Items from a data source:

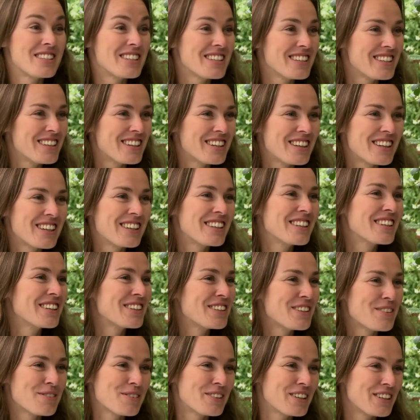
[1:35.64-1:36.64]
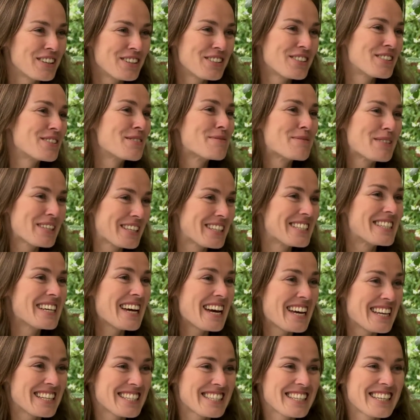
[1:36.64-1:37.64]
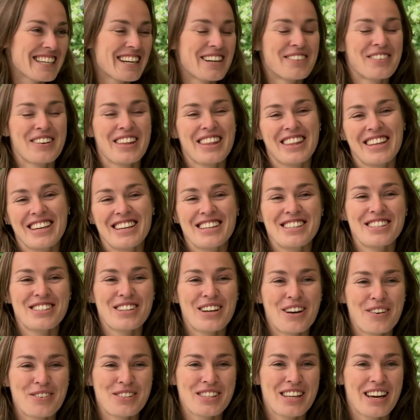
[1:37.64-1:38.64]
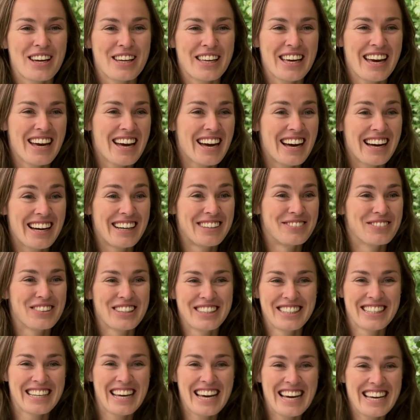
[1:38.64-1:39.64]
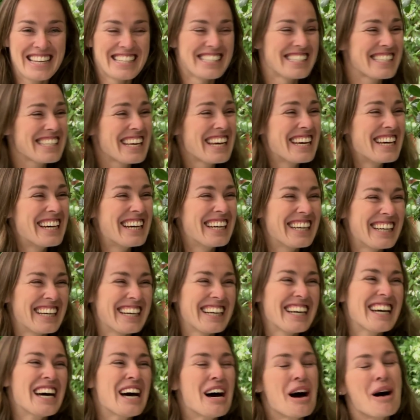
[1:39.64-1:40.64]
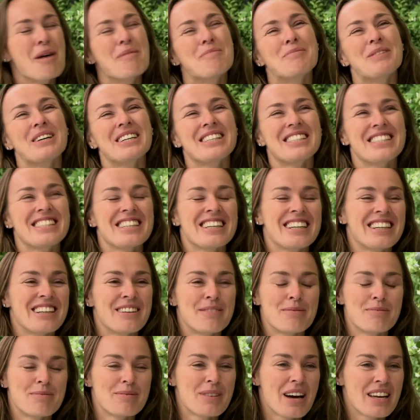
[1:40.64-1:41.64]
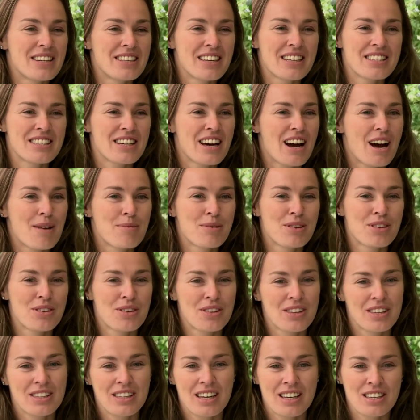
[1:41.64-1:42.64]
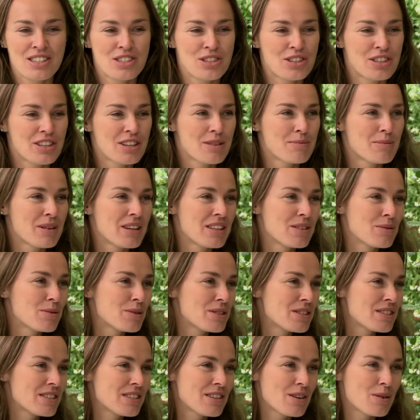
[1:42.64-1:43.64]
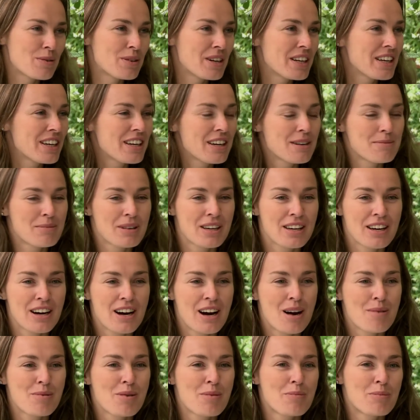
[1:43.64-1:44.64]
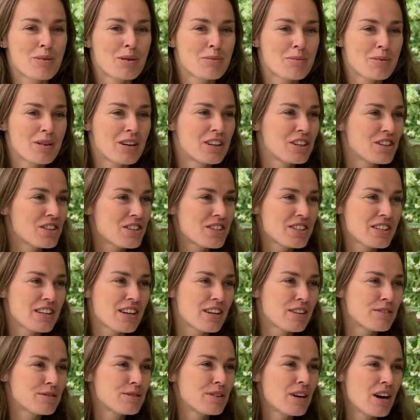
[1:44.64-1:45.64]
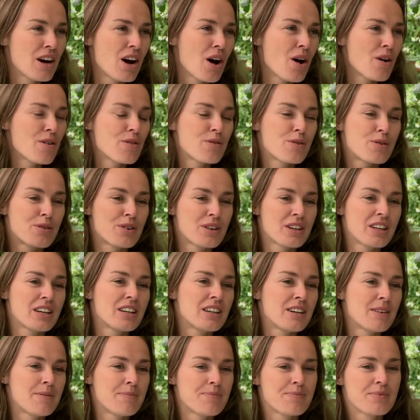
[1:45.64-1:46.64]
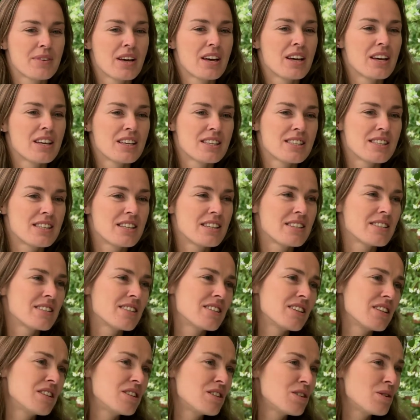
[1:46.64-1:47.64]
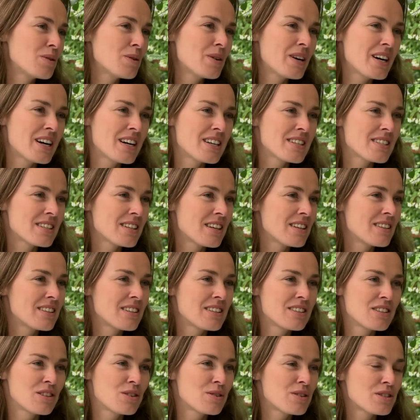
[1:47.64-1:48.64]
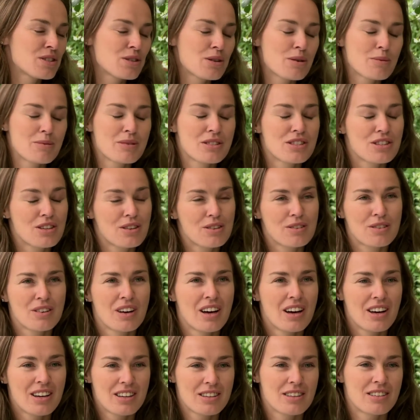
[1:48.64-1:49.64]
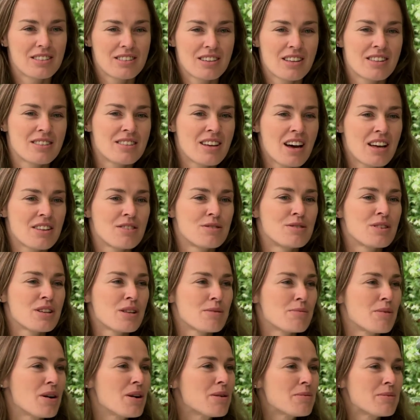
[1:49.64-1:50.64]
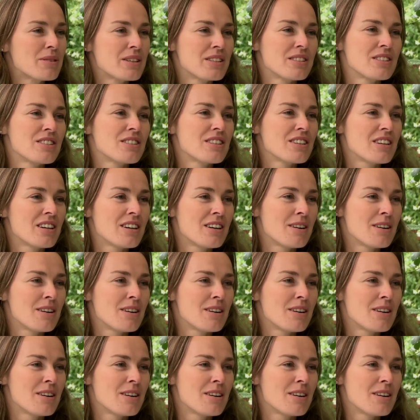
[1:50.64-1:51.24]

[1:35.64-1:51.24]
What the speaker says: dinner, you know, where it used to be the dance and everything. So I was like, yeah, I'm going to dance. But at that time, you know, the next tournament was already coming up. You prepare yourself for the season in the US and then the US Open. So at that real moment,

**Work to complete**:
Reproduce the data in full. Do not carry over any picture.

**Finished exercise**:
[1:35.64-1:36.64]
[1:36.64-1:37.64]
[1:37.64-1:38.64]
[1:38.64-1:39.64]
[1:39.64-1:40.64]
[1:40.64-1:41.64]
[1:41.64-1:42.64]
[1:42.64-1:43.64]
[1:43.64-1:44.64]
[1:44.64-1:45.64]
[1:45.64-1:46.64]
[1:46.64-1:47.64]
[1:47.64-1:48.64]
[1:48.64-1:49.64]
[1:49.64-1:50.64]
[1:50.64-1:51.24]

[1:35.64-1:51.24]
What the speaker says: dinner, you know, where it used to be the dance and everything. So I was like, yeah, I'm going to dance. But at that time, you know, the next tournament was already coming up. You prepare yourself for the season in the US and then the US Open. So at that real moment,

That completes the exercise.